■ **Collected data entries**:
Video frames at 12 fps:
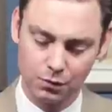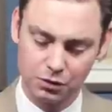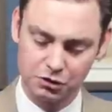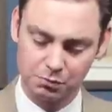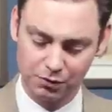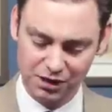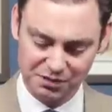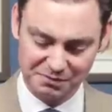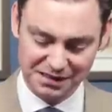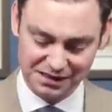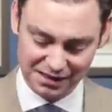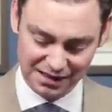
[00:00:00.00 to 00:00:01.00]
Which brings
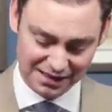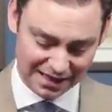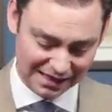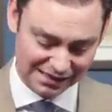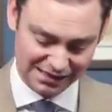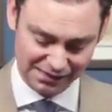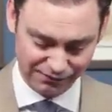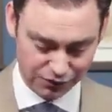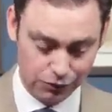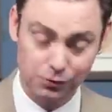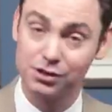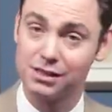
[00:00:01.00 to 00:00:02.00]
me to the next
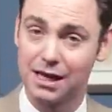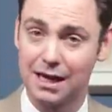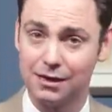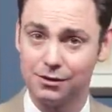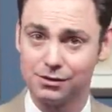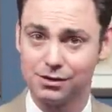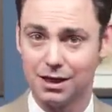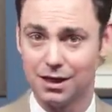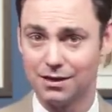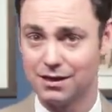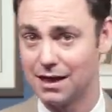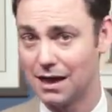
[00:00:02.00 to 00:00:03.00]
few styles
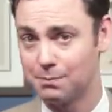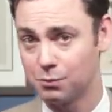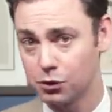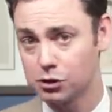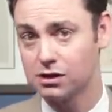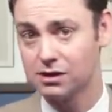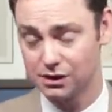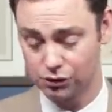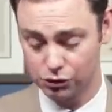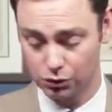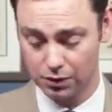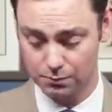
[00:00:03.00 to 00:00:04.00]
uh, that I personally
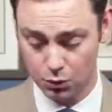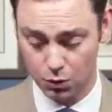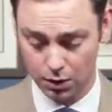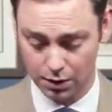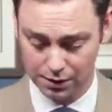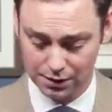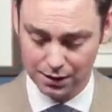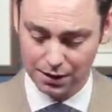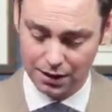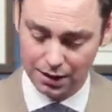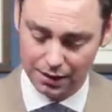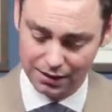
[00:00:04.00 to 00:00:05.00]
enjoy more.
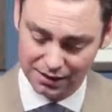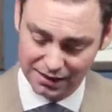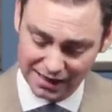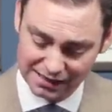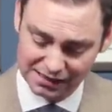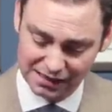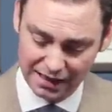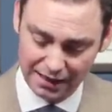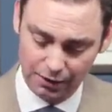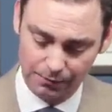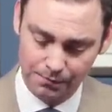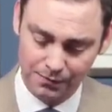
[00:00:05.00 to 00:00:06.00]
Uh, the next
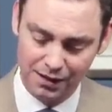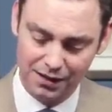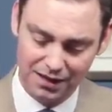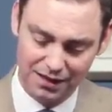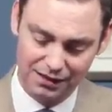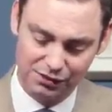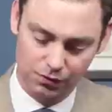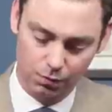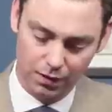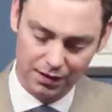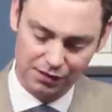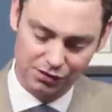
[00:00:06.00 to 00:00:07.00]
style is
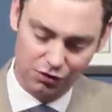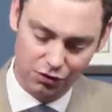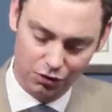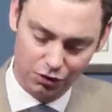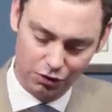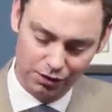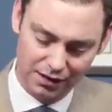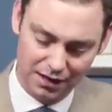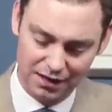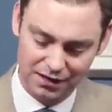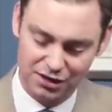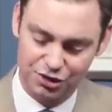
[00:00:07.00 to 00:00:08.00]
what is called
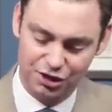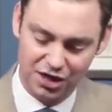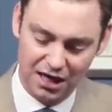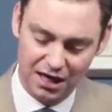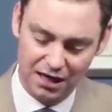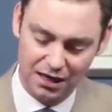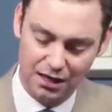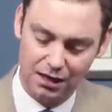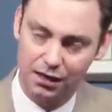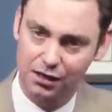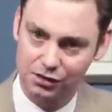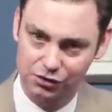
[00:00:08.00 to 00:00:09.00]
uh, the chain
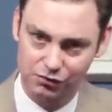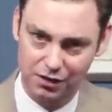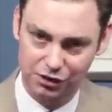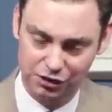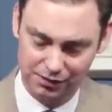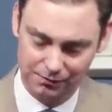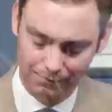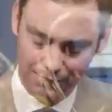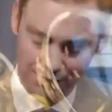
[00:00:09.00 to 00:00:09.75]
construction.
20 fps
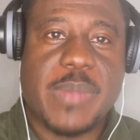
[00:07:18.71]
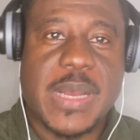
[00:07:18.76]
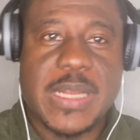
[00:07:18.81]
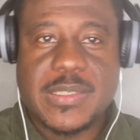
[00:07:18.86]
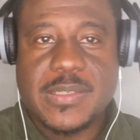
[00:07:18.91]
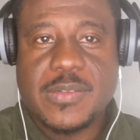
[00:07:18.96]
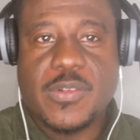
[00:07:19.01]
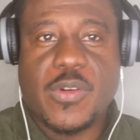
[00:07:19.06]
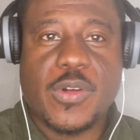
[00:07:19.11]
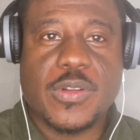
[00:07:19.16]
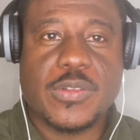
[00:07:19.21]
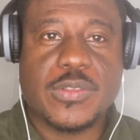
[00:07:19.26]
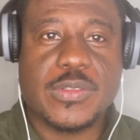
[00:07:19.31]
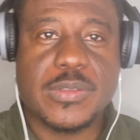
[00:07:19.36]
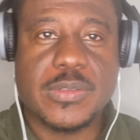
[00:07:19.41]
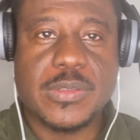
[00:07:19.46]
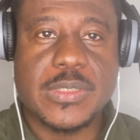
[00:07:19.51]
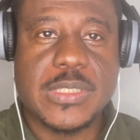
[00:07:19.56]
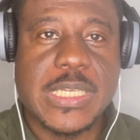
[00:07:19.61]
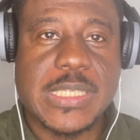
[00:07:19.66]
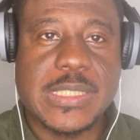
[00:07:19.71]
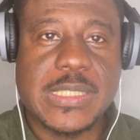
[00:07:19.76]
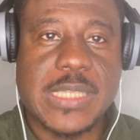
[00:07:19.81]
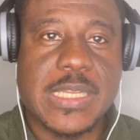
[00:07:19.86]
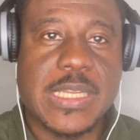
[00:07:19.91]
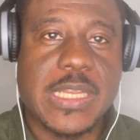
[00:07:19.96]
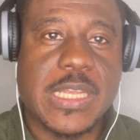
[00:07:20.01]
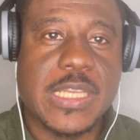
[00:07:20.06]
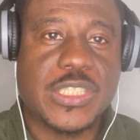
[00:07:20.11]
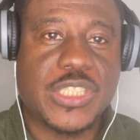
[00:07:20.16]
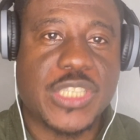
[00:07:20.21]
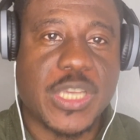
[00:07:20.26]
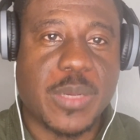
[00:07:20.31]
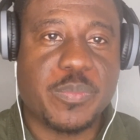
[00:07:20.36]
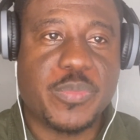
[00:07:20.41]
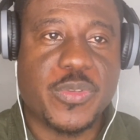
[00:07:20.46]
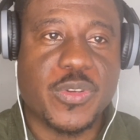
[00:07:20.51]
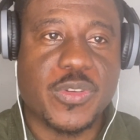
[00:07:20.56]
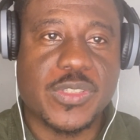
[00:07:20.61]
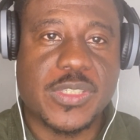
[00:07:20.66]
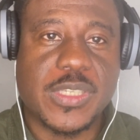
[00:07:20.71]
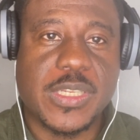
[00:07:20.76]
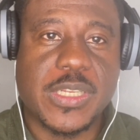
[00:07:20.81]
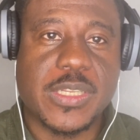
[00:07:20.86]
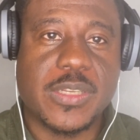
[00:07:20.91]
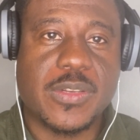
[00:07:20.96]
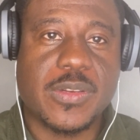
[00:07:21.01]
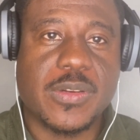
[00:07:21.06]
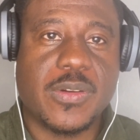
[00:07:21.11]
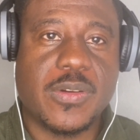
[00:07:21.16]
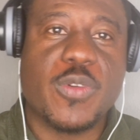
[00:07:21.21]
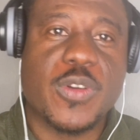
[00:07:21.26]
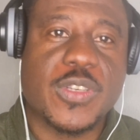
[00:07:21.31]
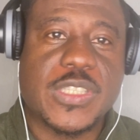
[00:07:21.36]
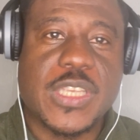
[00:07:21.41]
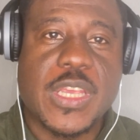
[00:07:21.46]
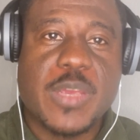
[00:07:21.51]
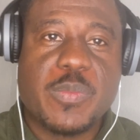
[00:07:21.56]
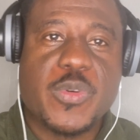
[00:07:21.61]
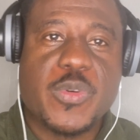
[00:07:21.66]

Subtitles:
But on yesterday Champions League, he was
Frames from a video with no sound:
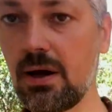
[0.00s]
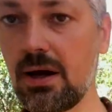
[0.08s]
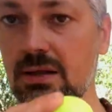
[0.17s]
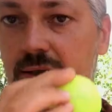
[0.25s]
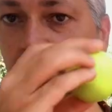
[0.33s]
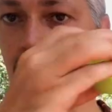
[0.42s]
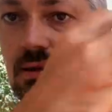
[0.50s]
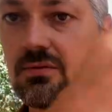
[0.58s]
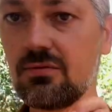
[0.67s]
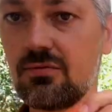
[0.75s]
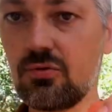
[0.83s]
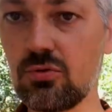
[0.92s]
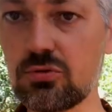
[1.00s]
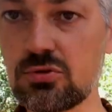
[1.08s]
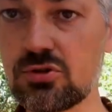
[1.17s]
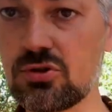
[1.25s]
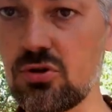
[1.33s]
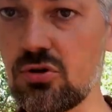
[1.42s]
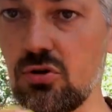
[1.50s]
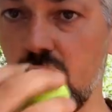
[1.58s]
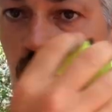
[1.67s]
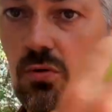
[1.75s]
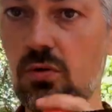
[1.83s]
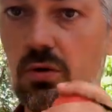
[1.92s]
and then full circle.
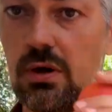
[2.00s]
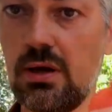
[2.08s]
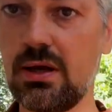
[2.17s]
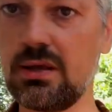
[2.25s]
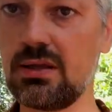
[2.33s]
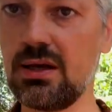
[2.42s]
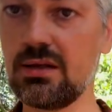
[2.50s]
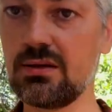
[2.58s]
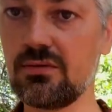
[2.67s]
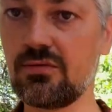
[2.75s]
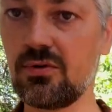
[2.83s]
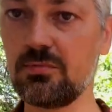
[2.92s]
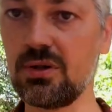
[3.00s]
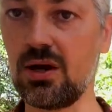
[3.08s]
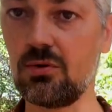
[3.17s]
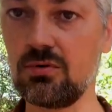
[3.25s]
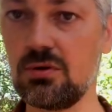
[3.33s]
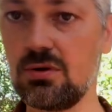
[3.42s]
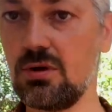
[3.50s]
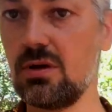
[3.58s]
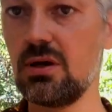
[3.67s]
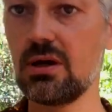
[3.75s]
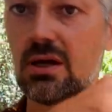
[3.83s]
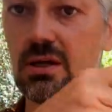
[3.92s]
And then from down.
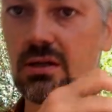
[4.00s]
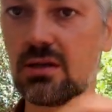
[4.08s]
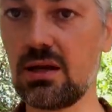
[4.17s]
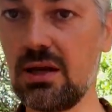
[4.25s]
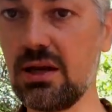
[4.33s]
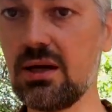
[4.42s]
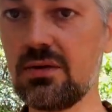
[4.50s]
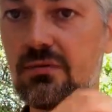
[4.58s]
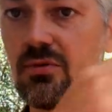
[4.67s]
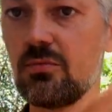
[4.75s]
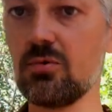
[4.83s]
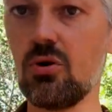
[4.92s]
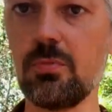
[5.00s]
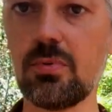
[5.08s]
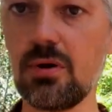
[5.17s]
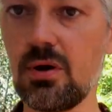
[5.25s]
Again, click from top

■ **Work order**:
Copy word for word the lines of the records above from the one with "[00:00:05.00 to 00:00:06.00]" up to and including the one with "[00:07:19.46]". Skip the pictures.

■ **Result**:
[00:00:05.00 to 00:00:06.00]
Uh, the next
[00:00:06.00 to 00:00:07.00]
style is
[00:00:07.00 to 00:00:08.00]
what is called
[00:00:08.00 to 00:00:09.00]
uh, the chain
[00:00:09.00 to 00:00:09.75]
construction.
20 fps
[00:07:18.71]
[00:07:18.76]
[00:07:18.81]
[00:07:18.86]
[00:07:18.91]
[00:07:18.96]
[00:07:19.01]
[00:07:19.06]
[00:07:19.11]
[00:07:19.16]
[00:07:19.21]
[00:07:19.26]
[00:07:19.31]
[00:07:19.36]
[00:07:19.41]
[00:07:19.46]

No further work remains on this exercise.